**INSTRUCTIONS TO FOLLOW:** Transcribe all of the data exactly. Images stay out.

**RAW DATA:**
◆ ◆ ◆
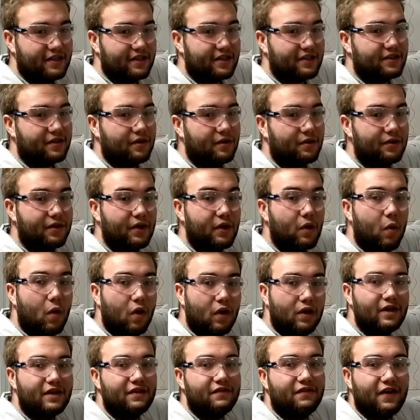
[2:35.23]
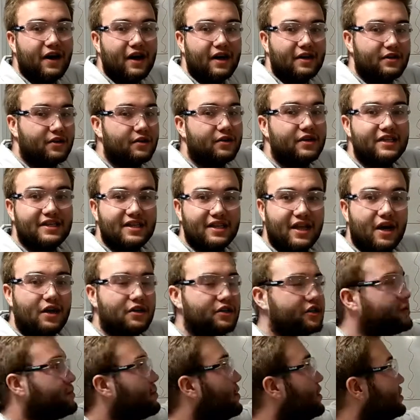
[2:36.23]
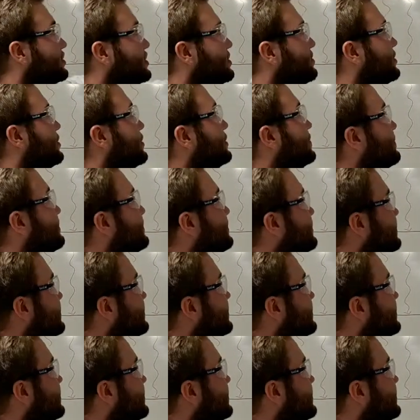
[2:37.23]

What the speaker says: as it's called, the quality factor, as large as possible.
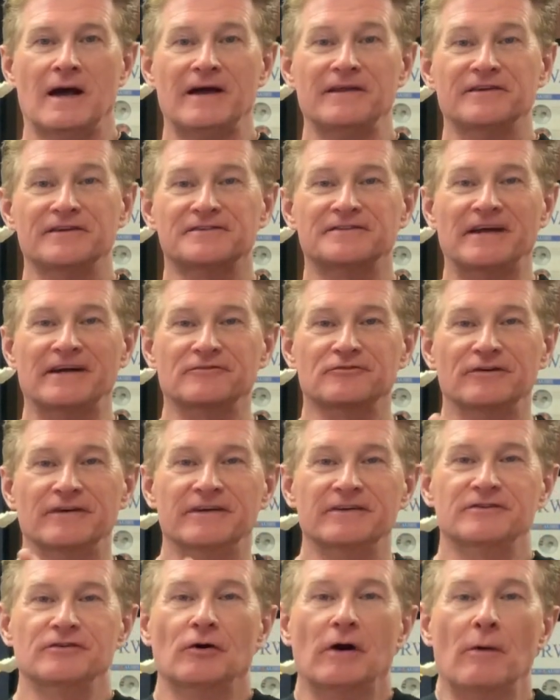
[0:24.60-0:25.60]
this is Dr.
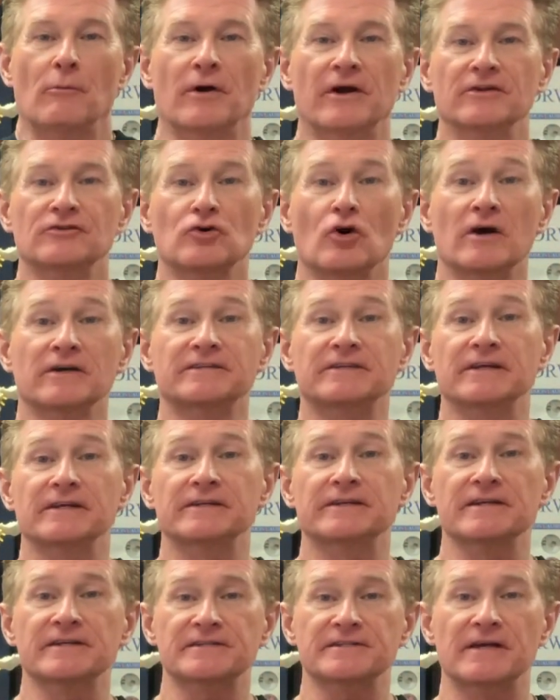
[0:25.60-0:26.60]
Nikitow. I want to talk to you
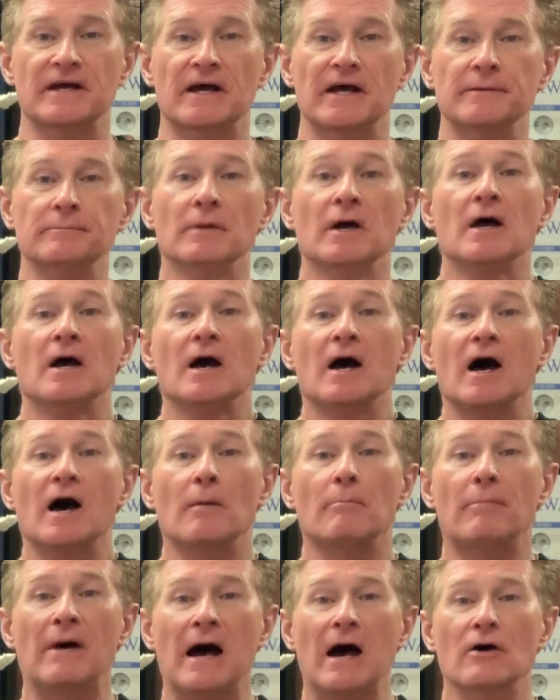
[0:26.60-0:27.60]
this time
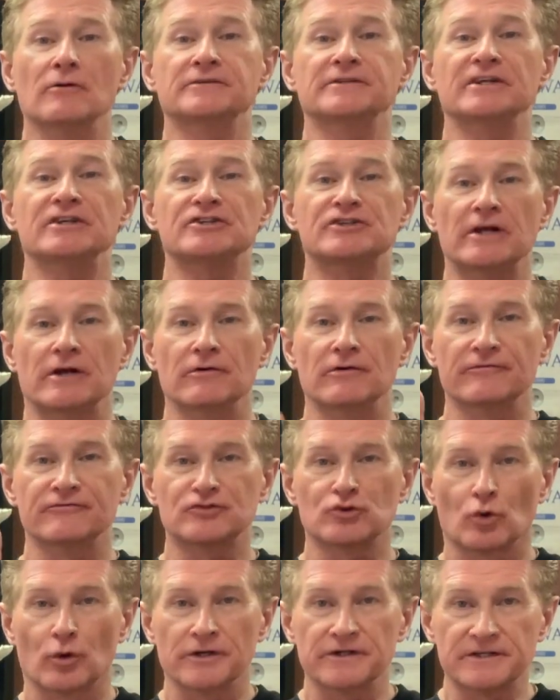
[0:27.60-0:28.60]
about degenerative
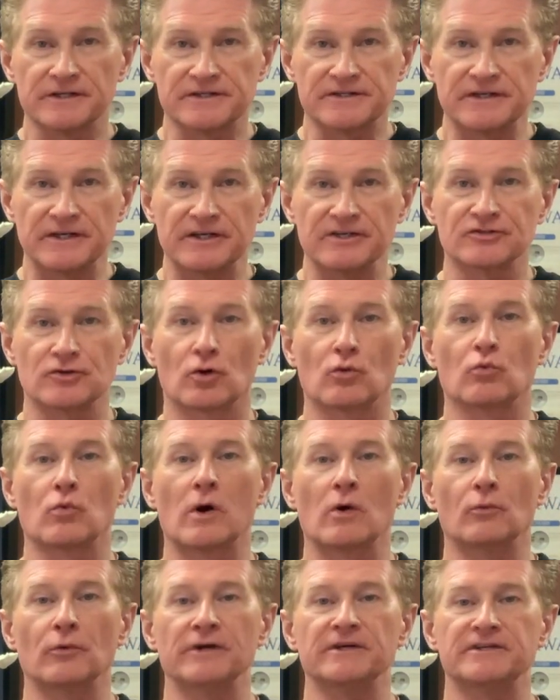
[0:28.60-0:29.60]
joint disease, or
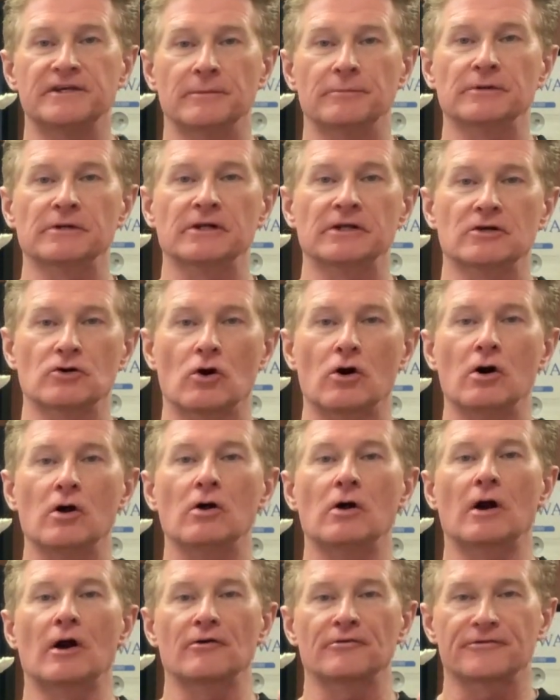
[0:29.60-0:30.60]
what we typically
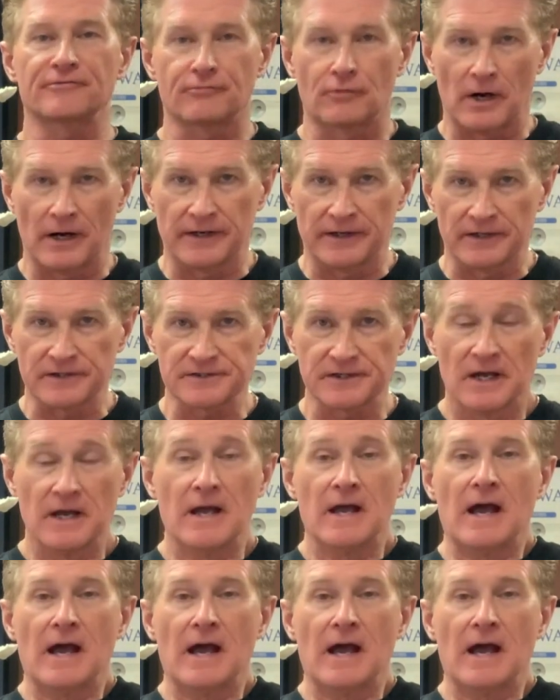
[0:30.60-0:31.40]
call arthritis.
◆ ◆ ◆
**RESPONSE:**
[2:35.23]
[2:36.23]
[2:37.23]

What the speaker says: as it's called, the quality factor, as large as possible.
[0:24.60-0:25.60]
this is Dr.
[0:25.60-0:26.60]
Nikitow. I want to talk to you
[0:26.60-0:27.60]
this time
[0:27.60-0:28.60]
about degenerative
[0:28.60-0:29.60]
joint disease, or
[0:29.60-0:30.60]
what we typically
[0:30.60-0:31.40]
call arthritis.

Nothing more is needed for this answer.